Has anyone made any noise about any of these issues? No. So bad actors could manipulate weaknesses in the code, or even in the security strategy, so use other forms of engineering to take advantage. Not publishing code, stops such problems.

And let us not forget the the TON Foundation which claims to be all about supporting open source projects only, and not closed source, was all along supporting, and in fact owning, the Tonkeeper closed source wallet. So let us not fall for that argument.

So, what about the three main competing wallets as front ends?

Firstly, Tonkeeper, as we said, has never been independently reviewed. We are unaware of any funds ever having been lost other than as a result of poor UI lack of safety features, one such vulnerability was even mentioned in the support chat by a distraught user who send his coins to the wrong address.

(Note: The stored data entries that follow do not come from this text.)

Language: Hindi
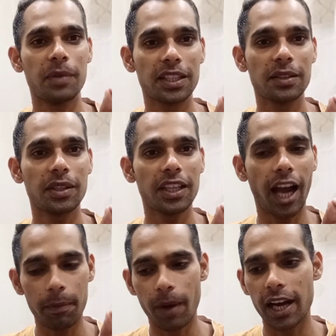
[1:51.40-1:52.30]
मतलब कि
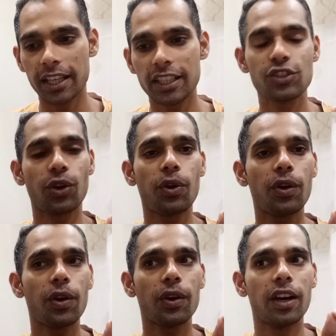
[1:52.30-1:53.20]
आप मान के
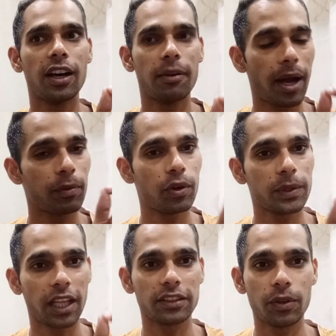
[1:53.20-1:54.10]
चलो आ, मैं आपको
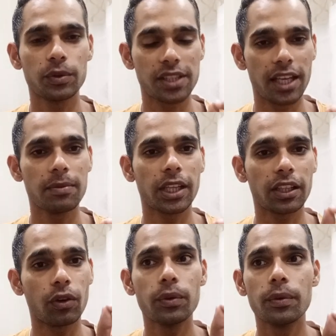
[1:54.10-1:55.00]
बताता हूँ सही
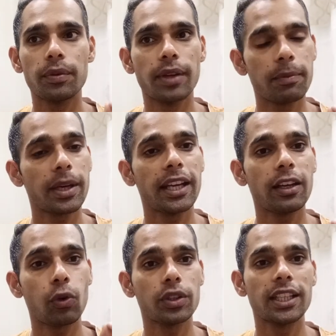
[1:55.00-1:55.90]
बताता हूँ फिल्म
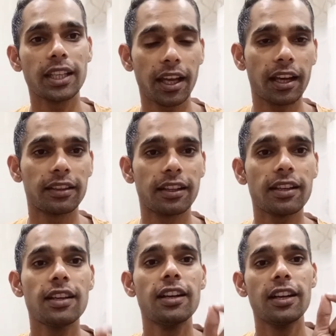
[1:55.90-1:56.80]
ने नौ दिन के
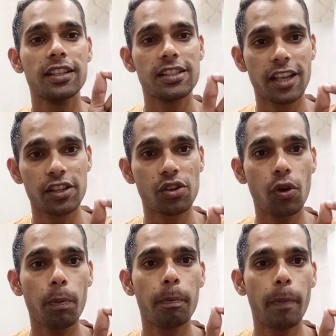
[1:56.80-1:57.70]
अंदर छः
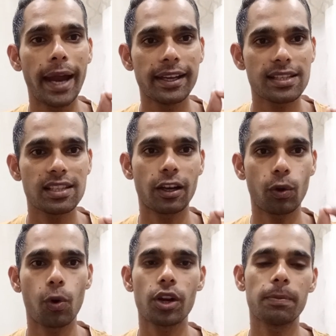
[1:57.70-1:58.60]
सौ पैंतीस
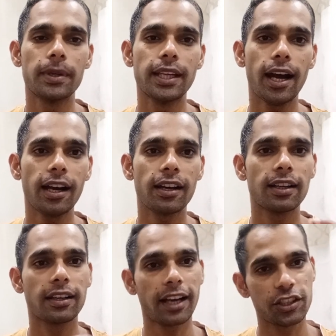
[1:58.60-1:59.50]
करोड़ रुपया
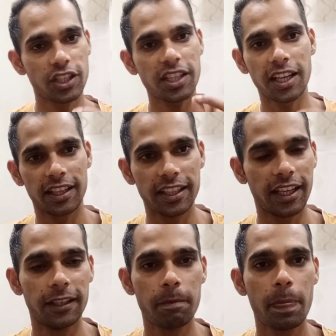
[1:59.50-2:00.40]
कलेक्शन कर
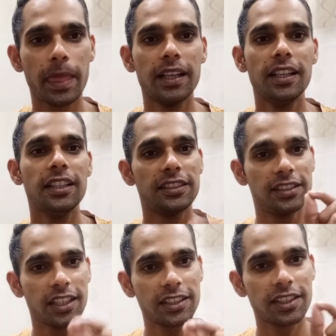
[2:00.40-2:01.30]
लिया है
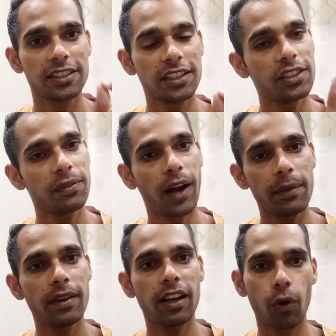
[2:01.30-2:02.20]
सिक्स सिक्स
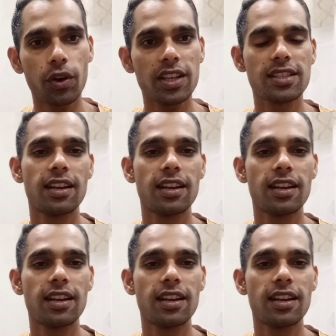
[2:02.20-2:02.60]
फाइव करोड़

Instead of fixing this issue, many months later with many updates since then, Tonkeeper have not bothered. Instead, they shut down their public support chat and now all the support requests go directly to the poor hapless Denis directly.

Again, shutting down a public support chat is not necessarily a bad thing, at least others who lose their coins with Tonkeeper in at least two common ways that I know of, won't have an audience made aware of these weeknesses. Including bad actors.

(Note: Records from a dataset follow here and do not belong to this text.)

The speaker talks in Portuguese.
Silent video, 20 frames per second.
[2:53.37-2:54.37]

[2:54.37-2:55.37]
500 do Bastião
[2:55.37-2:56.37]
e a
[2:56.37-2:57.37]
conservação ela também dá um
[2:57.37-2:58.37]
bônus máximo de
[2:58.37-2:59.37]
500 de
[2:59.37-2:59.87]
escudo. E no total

And with TON-Telegram itself heavily centralized around the ton.org website and owning and promoting Tonkeeper and its various other projects such as fragment, there is no need to worry about promoting a wallet that lacks in UI/UX quality.

Secondly, Tonhub, as we mentioned above, openly tracks everything and even saves your contacts, should you add them, to their own web server. The idea of most users of cryptocurrency is that while the blockchain itself is open, they guard their privacy and ownership or association with a particular wallet address.

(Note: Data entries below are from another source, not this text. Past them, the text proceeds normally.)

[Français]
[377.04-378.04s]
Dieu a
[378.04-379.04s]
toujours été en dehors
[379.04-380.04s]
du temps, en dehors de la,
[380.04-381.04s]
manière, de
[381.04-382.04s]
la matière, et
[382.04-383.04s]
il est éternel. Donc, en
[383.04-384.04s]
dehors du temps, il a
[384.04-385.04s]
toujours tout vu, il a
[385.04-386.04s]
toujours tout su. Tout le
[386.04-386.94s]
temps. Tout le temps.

This is of course completely destroyed when they two are linked, and gives Tonhub Whales a wealth of information about who exactly their users are, which IP addresses they are located at, and what exactly they do with their wallets, in fine detail.

But never mind, it is all open source, right? Including your personal privacy. And that could even be related to your personal security. And never mind the glaring lack of safety features, and the ability to "send all" your balance, something you won't find in any banking app nor in TonSafe.

And never mind that both Tonkeeper and Tonhub deceive their users, and Apple, by creating a fake delete account button (and in Tonhub case even encouraging users to send all their remaining balance to Whales themselves), while TonSafe again does no such thing, we clearly inform users that account cannot be deleted from blockchain.

Thirdly TonSafe, conceived for the very reason that there wasn't any TON Wallet that understands UI/UX and Safety issues as well as features required for professional and business use, has always taken care of privacy as a priority.

TonSafe has long before the other wallets been planning an address book or contact list. However, as always, TonSafe never releases anything still in beta, without adequate testing. So when this is released, you will see that it is far superior to the competition but also fully takes care of your privacy, everything stays on your phone.

And as if, after reading this, you would still want to trust the other wallets more, simply because they have been around longer: TonSafe has been in development since April this year, after several months or research into the lack of required safety features of the other wallets, and only after months of testing was released into the app stores.

And, not released as beta: the other wallets still label themselves as beta, to protect themselves against any liabilities and responsibilities for loss of your coins. TonSafe is not open source code, and certainly is not Beta. We have confidence in our front end, which is developed with great care and attention to detail and your safety.